The first manufacturer of chips for phones in the world is not Qualcomm

The Counterpoint "snapshot" of the global market for smartphone chips does not crown Qualcomm, second, and shows the net involution of Samsung

When talking about smartphones today one of the first technical data that is mentioned is undoubtedly the processor (SoC: System on Chip) and one of the names that you hear most often pronounced is that of Qualcomm, American giant that designs the chips and then has them produced by Taiwanese TSMC or Korean Samsung, another big name in the industry of chips for smartphones and tablets.

But it is not Qualcomm and it is not even Samsung, today, to dominate this market: the scepter of the world's largest manufacturer of chips for devices that we put in our pockets every day is definitely another: the manufacturer in question, data in hand, is now MediaTek. Samsung with its Exynos chips and Qualcomm with its Snapdragon in recent years have been the two best known companies, but quietly MediaTek worked to erode market share. Since about a year MediaTek is also back in the spotlight with the new project Dimensity, which immediately highlighted a significant level of competitiveness against the products of both Qualcomm and Samsung. Growing market shares in both the Western and Asian markets (China and India, especially) led MediaTek in the third quarter of last year to knock Qualcomm off the top of the world's manufacturers by chip sales, a position MediaTek held for the fourth consecutive quarter.

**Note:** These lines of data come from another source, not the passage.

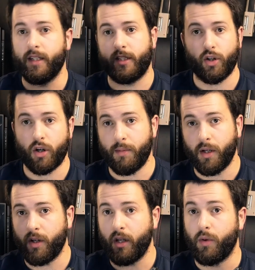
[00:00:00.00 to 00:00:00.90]
Its
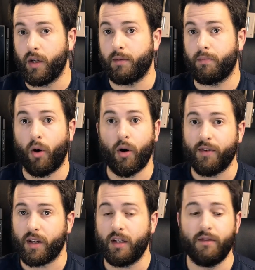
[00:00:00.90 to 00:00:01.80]
durability was
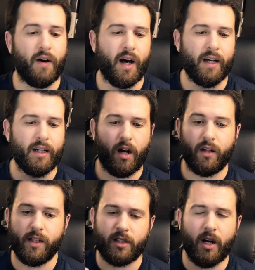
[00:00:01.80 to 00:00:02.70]
perfectly fine
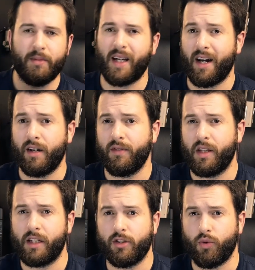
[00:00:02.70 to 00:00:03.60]
on this optic. I don't even
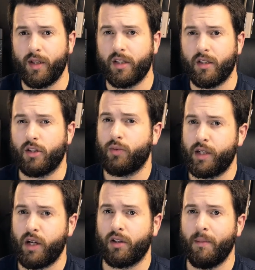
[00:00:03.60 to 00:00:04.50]
think there's a reason to
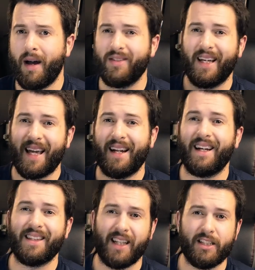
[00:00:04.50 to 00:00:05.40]
switch out the mount
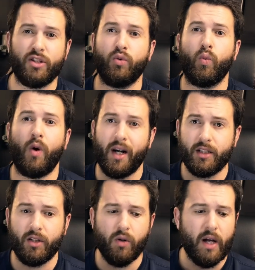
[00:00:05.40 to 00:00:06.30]
again unless you
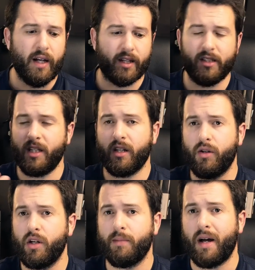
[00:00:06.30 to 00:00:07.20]
want to, because the
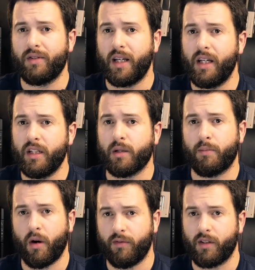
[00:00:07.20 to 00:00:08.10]
included mount is
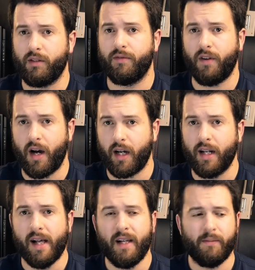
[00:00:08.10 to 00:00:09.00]
perfectly fine
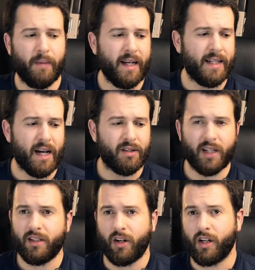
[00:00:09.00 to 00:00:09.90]
main
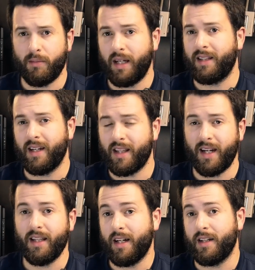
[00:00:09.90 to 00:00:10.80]
downsides are going to be at the end of
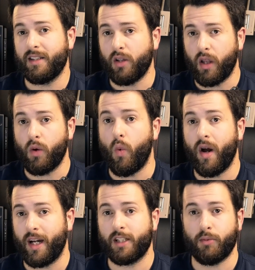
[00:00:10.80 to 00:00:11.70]
the day that it is still a
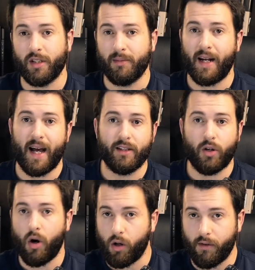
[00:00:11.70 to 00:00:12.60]
1x prism and has
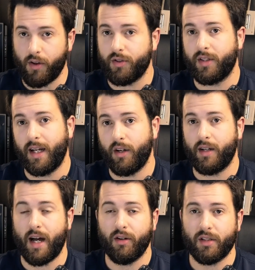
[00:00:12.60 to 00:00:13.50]
all of those
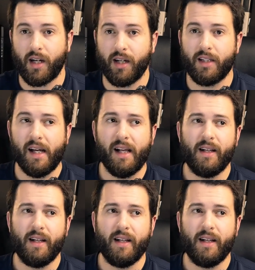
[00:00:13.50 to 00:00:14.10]
standard downsides.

MediaTek dominates chipmakers by sales

MediaTek's recent performance, in short, can't help but make noise, and the existence of ambitious products such as the recently rumored Dimensity 2000 only heighten fears at Qualcomm and Samsung that MediaTek's rise may soon spiral out of control.

Certifying the Taiwanese manufacturer's performance are analysts from Counterpoint Research, who published the market share the company obtained in the second quarter of the year, that is, in the period from April to June 2021: it is 38%, which means top.

The analysts delved into the report noting how the Dimensity 700 chip, on the world market landscape, dominates in the 5G chip segment, while the Helio P35 and G80 do the biggest voice of all in what now resembles more of a niche, namely 4G smartphones.

In any case, 2021 is off to a great start for MediaTek, whose growth has been steady since the first quarter despite the leadership gained at the end of last year until now, in which it has confirmed itself as the number one company in the world in chip production.

The point about the other manufacturers

Qualcomm is second with a market share in the smartphone chip sector that analysts have quantified at 32%. In the last quarter, the share increased compared to the previous one, probably facilitated by the almost total disappearance of HiSilicon - a semiconductor manufacturer controlled by Huawei that, in fact, can hardly operate anymore - and the decline of Samsung and Apple.

Apple, which has a 15% share, up 2% year-on-year but 2% lower when compared to the first quarter of 2021. Apple doesn't supply chips to third parties: those it produces end up only on iPhones (and iPads and for some time now also Macs, but Counterpoint's analysis is limited to smartphones).

Samsung's drop is constant, almost clamorous if we consider that in little more than a year it has seen its market share halved: from 14% in Q1 2020 to 7% in the one just ended. Samsung had announced heavy investments to establish itself as the first semiconductor manufacturer in the world by 2030: the numbers say otherwise, a turnaround is needed.